1988 Nov 20: At Auburn University, and working with Robert Ekelund, Dwight Lee, Richrd Wagner, Henry Butler and Joseph Jadlow at a Southern Economic Association meeting in San Antonio.

    The Tobacco Institute has vetted these papers and paid the economists to attend to attack the concept of excise taxes. Randall Holcombe of Auburn University has presented "The Fiscal Politics of Excise Taxation".
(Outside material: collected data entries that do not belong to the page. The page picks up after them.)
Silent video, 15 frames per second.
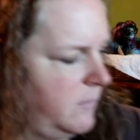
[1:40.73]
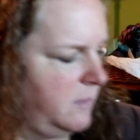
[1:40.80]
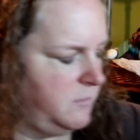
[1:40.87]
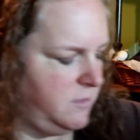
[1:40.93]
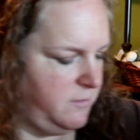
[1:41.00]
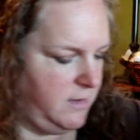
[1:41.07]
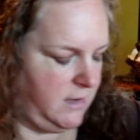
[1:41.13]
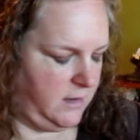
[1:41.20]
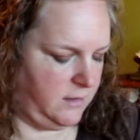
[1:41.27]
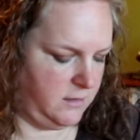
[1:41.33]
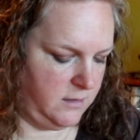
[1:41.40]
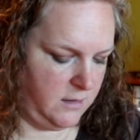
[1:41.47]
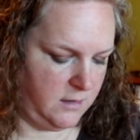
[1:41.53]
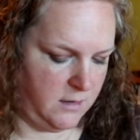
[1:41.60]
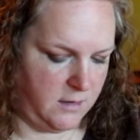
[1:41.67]
up to be.
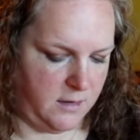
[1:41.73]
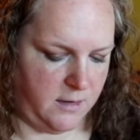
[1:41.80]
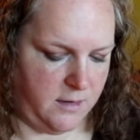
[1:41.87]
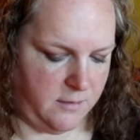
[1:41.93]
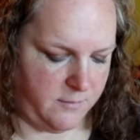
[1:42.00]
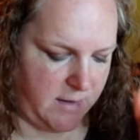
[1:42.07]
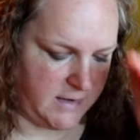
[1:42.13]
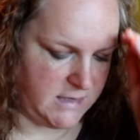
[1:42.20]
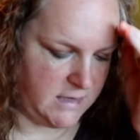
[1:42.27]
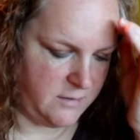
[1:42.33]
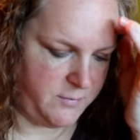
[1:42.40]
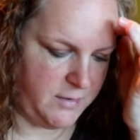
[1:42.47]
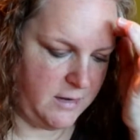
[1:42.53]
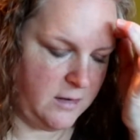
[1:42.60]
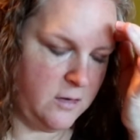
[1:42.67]
I did a
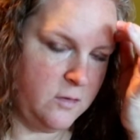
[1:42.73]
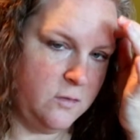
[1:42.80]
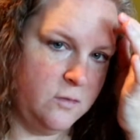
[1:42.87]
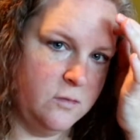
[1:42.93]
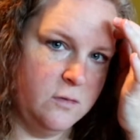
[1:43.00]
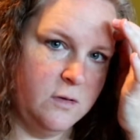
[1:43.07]
pillow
    Ekelund later cited his paper extensively [while knowing full-well that it was a tobacco-funded stitch-up]:

In an empirical study of whether the standard theoretical justifications for excise taxes — as sources of revenue, as user charges, or as sumptuary taxes — explain the pattern of excises across states, Randall Holcombe (1988) found that none of the traditional bases fit the actual structure.

    While excises at one level all generate revenue, Holcombe found that the levels of taxes on gasoline and on tobacco did not vary across states, removing credence in the use of the tax as an efficient revenue source. Further, he found the user charge explanation on tobacco excises — which would suggest higher taxes in metropolitan areas due to the supposed social costs of smoking — to have only weak statistical support.
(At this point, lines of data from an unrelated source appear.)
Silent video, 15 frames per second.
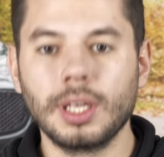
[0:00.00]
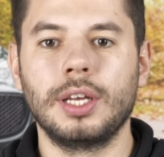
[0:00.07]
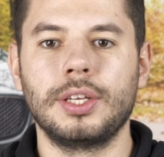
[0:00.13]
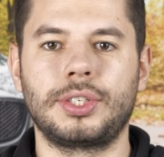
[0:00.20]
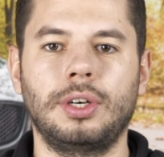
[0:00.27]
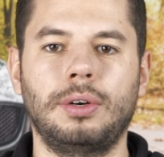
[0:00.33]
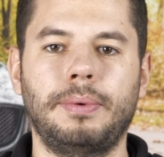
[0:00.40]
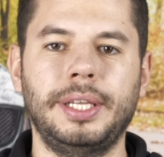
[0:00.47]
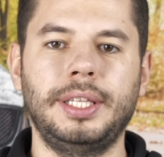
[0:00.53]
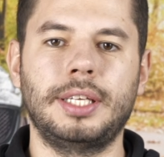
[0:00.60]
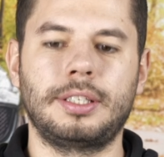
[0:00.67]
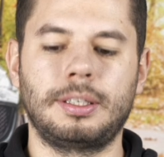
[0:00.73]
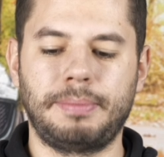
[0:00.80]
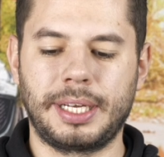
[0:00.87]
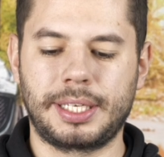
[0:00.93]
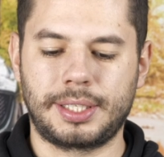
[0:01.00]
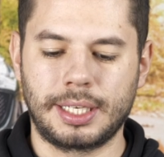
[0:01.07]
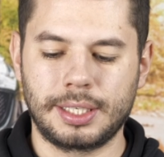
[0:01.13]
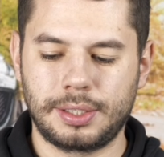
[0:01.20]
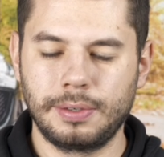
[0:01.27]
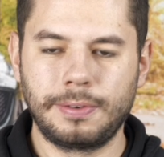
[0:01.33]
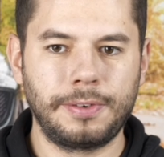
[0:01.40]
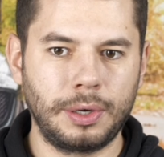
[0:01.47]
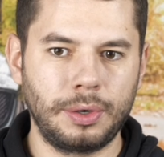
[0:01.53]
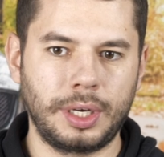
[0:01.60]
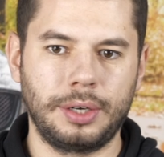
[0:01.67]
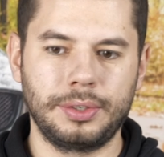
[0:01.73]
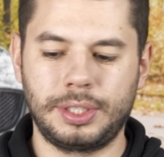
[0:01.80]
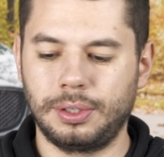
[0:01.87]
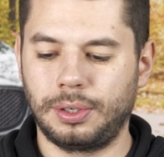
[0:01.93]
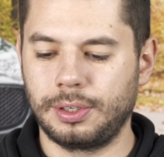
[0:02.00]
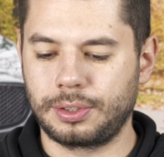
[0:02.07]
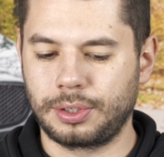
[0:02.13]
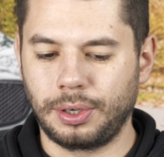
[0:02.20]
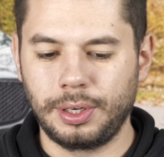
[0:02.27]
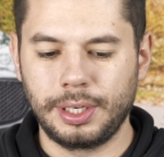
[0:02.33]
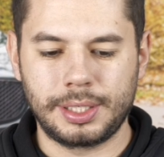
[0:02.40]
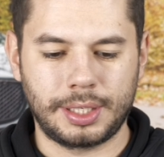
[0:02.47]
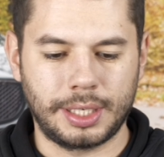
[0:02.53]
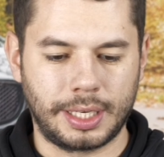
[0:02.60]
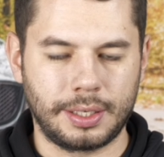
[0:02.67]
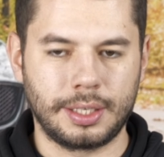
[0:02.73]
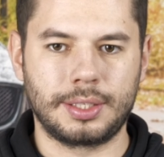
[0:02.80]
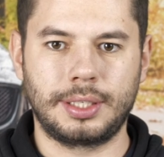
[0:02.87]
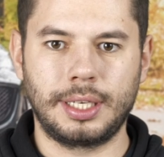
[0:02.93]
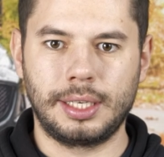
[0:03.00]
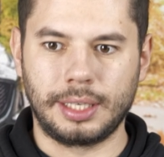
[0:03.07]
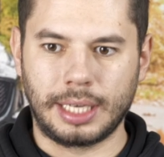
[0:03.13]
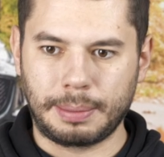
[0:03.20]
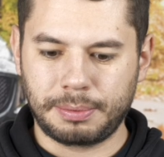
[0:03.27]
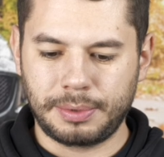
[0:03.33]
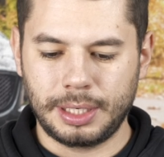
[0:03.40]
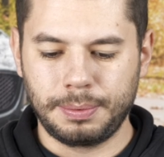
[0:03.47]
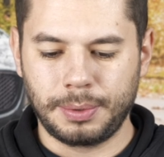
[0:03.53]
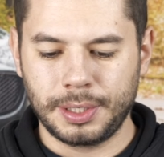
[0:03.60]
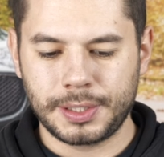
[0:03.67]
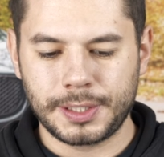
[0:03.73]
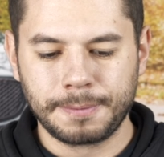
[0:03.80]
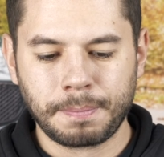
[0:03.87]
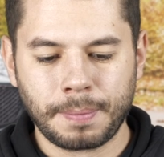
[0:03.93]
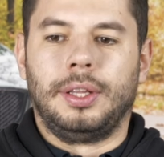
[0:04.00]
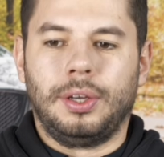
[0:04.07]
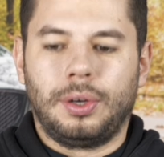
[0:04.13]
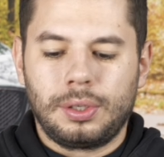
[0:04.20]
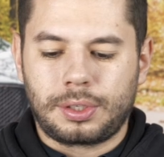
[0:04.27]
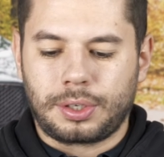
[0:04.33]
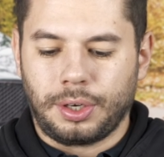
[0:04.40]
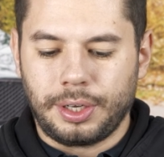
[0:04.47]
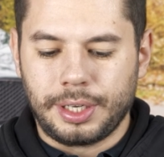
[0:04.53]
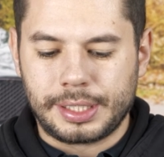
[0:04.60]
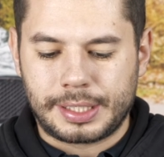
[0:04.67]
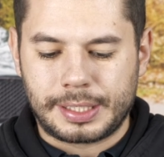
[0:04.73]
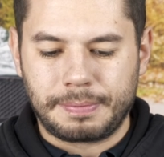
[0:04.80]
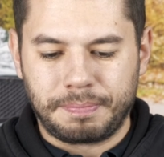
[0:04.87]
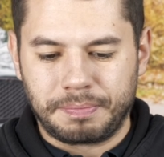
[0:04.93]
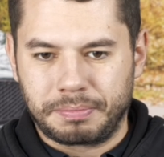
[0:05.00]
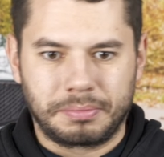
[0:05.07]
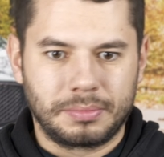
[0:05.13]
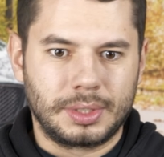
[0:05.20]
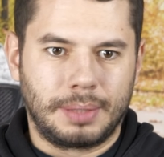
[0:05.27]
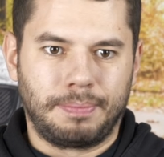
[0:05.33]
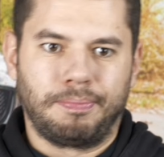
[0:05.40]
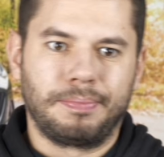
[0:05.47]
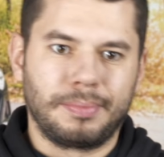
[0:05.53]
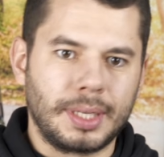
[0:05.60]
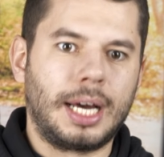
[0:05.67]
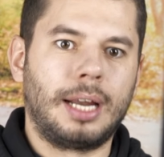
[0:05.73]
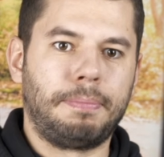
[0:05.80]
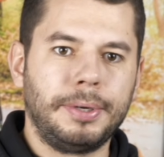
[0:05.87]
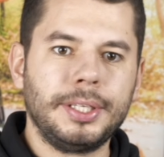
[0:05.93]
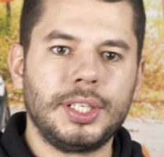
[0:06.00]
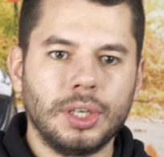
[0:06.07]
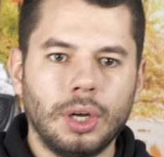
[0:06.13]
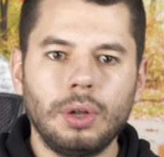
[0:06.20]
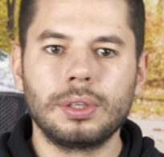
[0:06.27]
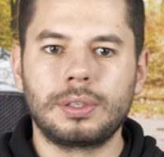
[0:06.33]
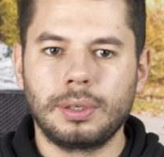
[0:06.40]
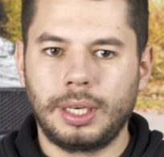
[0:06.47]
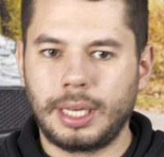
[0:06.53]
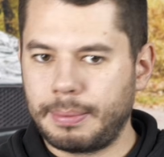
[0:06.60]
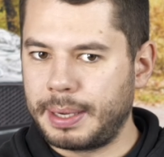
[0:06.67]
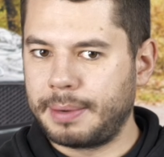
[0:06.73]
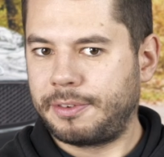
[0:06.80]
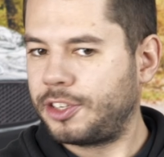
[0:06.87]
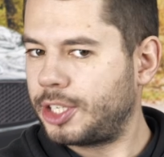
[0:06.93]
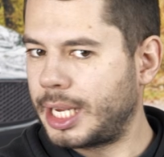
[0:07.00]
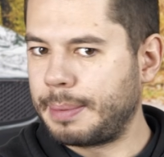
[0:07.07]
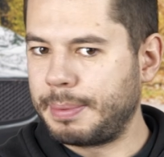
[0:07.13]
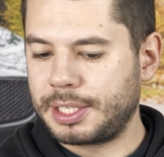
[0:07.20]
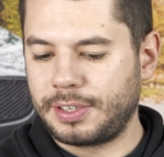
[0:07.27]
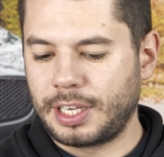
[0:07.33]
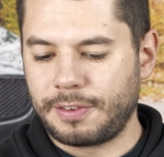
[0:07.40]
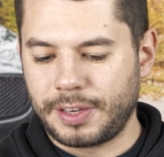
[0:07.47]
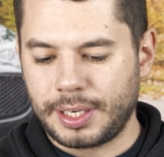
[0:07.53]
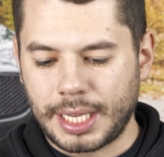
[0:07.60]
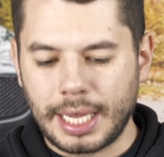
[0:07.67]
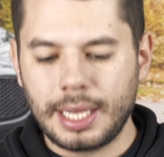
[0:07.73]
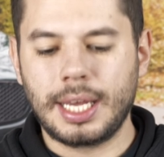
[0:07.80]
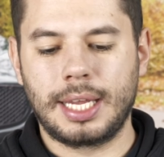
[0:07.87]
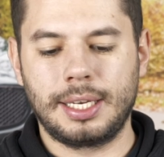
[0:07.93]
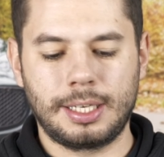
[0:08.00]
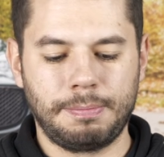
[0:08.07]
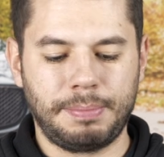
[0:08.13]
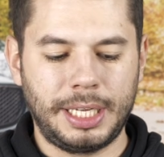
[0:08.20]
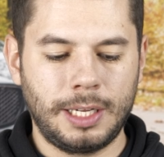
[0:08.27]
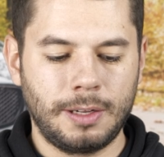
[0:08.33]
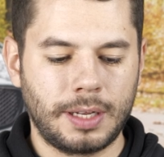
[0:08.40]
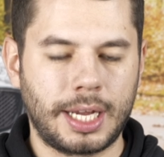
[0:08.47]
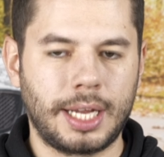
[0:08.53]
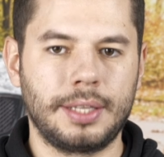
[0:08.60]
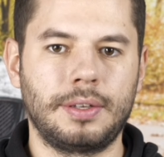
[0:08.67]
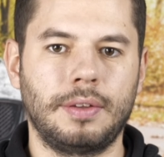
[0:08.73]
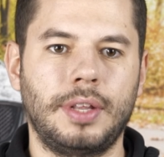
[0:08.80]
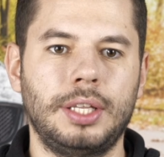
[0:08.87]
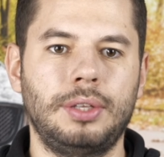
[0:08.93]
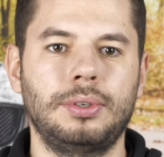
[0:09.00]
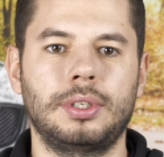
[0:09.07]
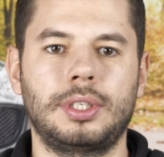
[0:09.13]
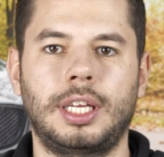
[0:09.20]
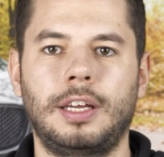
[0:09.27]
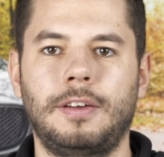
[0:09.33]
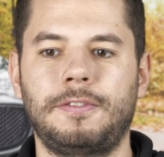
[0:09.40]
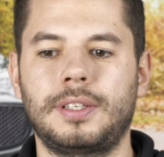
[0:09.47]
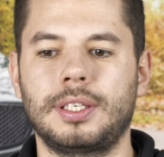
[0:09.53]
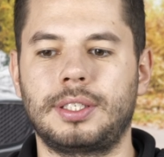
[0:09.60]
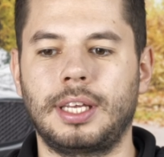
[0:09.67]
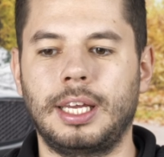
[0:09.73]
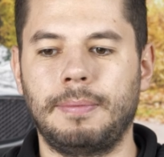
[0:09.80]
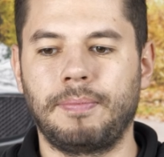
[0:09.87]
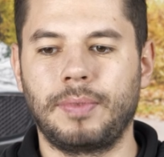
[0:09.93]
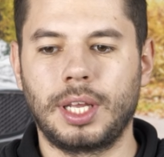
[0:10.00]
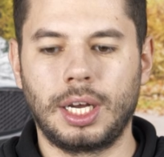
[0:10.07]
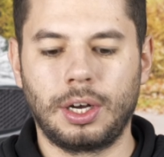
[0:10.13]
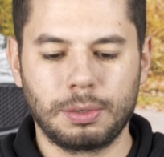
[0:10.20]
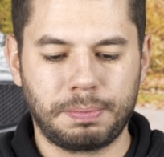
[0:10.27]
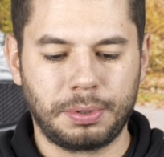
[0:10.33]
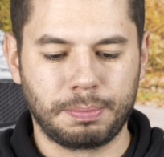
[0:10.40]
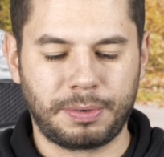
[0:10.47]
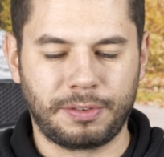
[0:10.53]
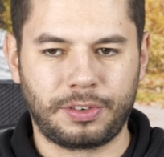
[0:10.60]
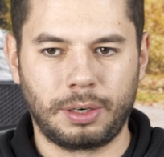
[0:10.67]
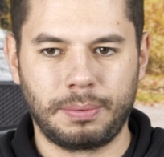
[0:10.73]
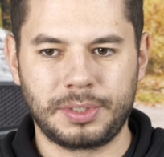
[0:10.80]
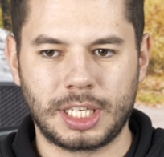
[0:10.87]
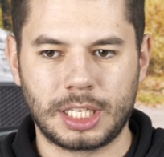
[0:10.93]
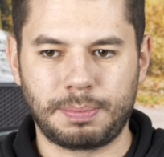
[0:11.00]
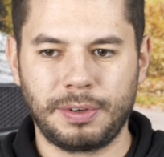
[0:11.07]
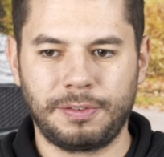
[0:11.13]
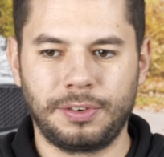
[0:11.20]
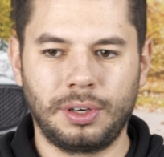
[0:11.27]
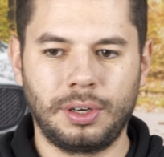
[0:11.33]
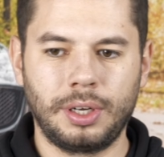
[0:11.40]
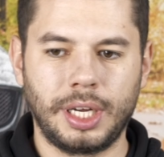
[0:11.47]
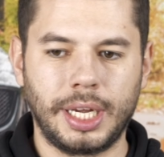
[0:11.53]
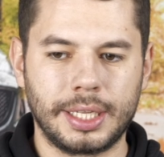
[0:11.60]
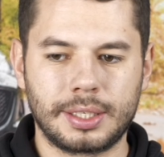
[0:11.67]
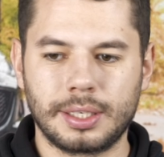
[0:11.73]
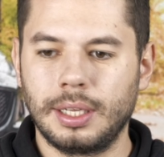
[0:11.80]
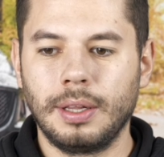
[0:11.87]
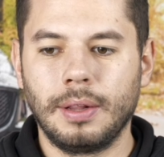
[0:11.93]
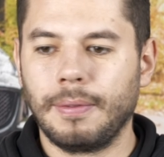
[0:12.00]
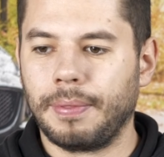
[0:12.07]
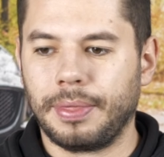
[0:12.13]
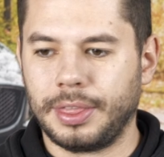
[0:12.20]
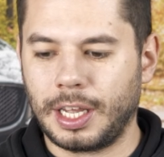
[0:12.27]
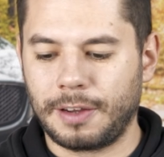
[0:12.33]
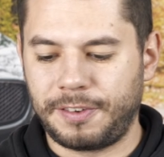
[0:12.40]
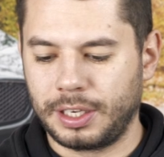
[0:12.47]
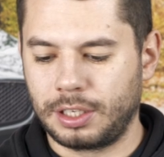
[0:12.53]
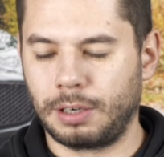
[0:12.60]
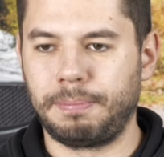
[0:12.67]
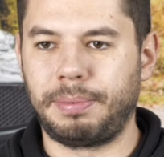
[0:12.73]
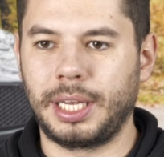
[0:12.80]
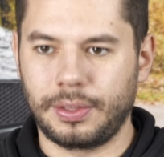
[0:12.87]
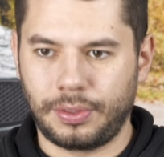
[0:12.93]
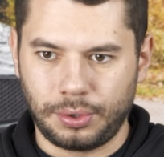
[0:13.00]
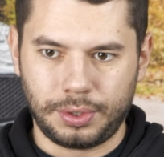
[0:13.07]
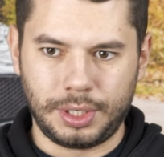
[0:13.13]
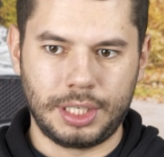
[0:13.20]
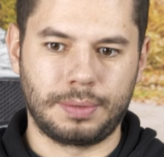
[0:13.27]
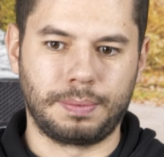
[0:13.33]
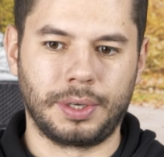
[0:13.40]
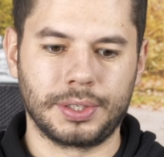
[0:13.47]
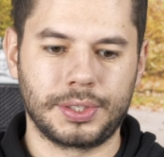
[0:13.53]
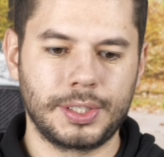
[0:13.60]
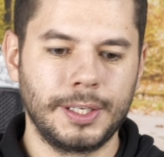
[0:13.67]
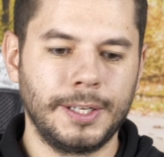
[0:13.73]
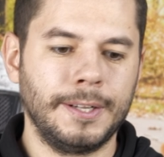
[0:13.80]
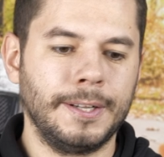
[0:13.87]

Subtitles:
So when does it make sense to throw out the old coils and install the upgrade ones? The old coils are pretty old in MX-5NA and NB, and they do not have the same output performance as before, and nothing compared to these ones.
1988 Nov 28: Debbie Schoonmaker at the Tobacco Institute writes to Savarese about Social Cost Research Papers.

Enclosed are drafts of the Wagner and Ekelund social cost papers.
Each has been reviewed and will not need further clearance provided the recommended changes are incorporated into the final versions of the papers.

    The legal comments are fairly straight-forward. If you or the authors need an explanation or wish to discuss further, please call.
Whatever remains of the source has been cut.